### PROBLEM STATEMENT
Answer with a bare number: the count of lines in the data below that contain the word "video".

(SUPPLIED ENTRIES begins)

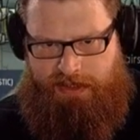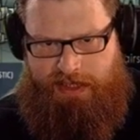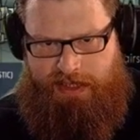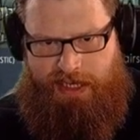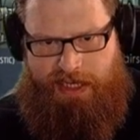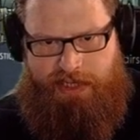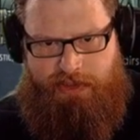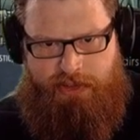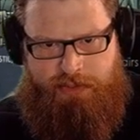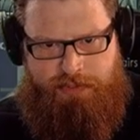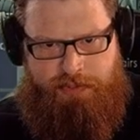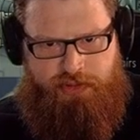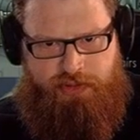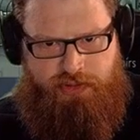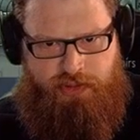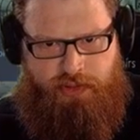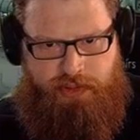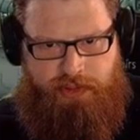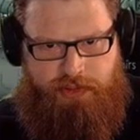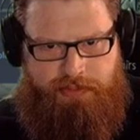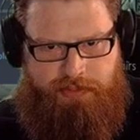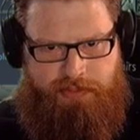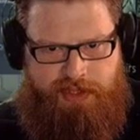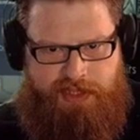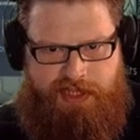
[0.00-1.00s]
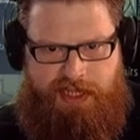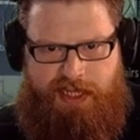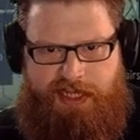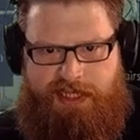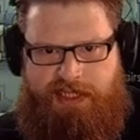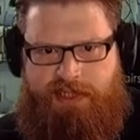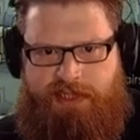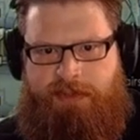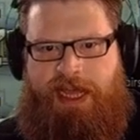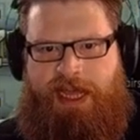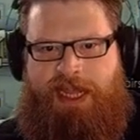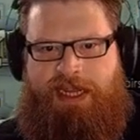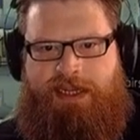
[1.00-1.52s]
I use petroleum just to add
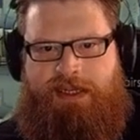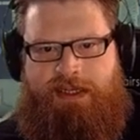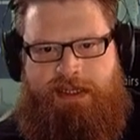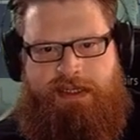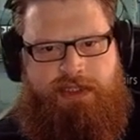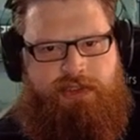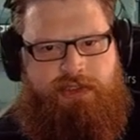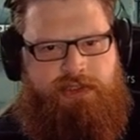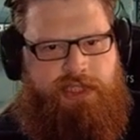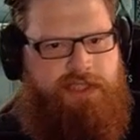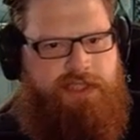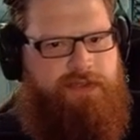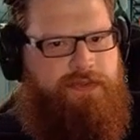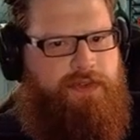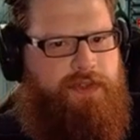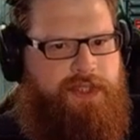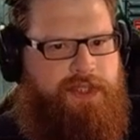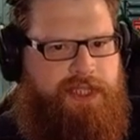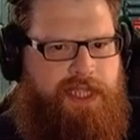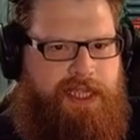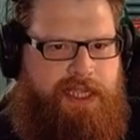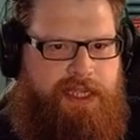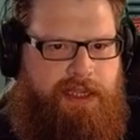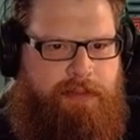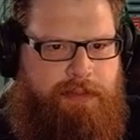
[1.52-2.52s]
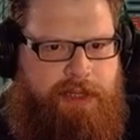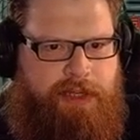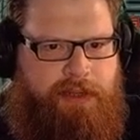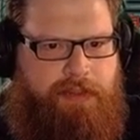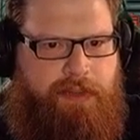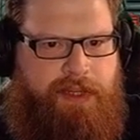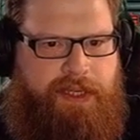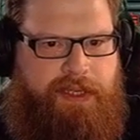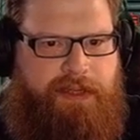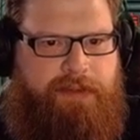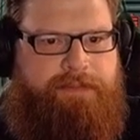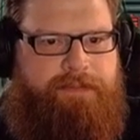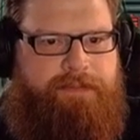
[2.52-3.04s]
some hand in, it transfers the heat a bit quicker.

(SUPPLIED ENTRIES ends)
(SUPPLIED ENTRIES begins)

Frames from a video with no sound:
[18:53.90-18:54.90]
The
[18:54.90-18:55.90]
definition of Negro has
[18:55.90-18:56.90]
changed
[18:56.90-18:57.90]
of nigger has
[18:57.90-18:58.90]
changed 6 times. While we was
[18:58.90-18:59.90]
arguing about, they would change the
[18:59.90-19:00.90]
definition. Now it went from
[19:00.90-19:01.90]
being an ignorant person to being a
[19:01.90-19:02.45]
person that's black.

(SUPPLIED ENTRIES ends)
(SUPPLIED ENTRIES begins)

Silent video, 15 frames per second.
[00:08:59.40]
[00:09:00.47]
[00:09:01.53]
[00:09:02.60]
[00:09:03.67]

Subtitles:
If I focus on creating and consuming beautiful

(SUPPLIED ENTRIES ends)

### ANSWER TO THE EXERCISE
2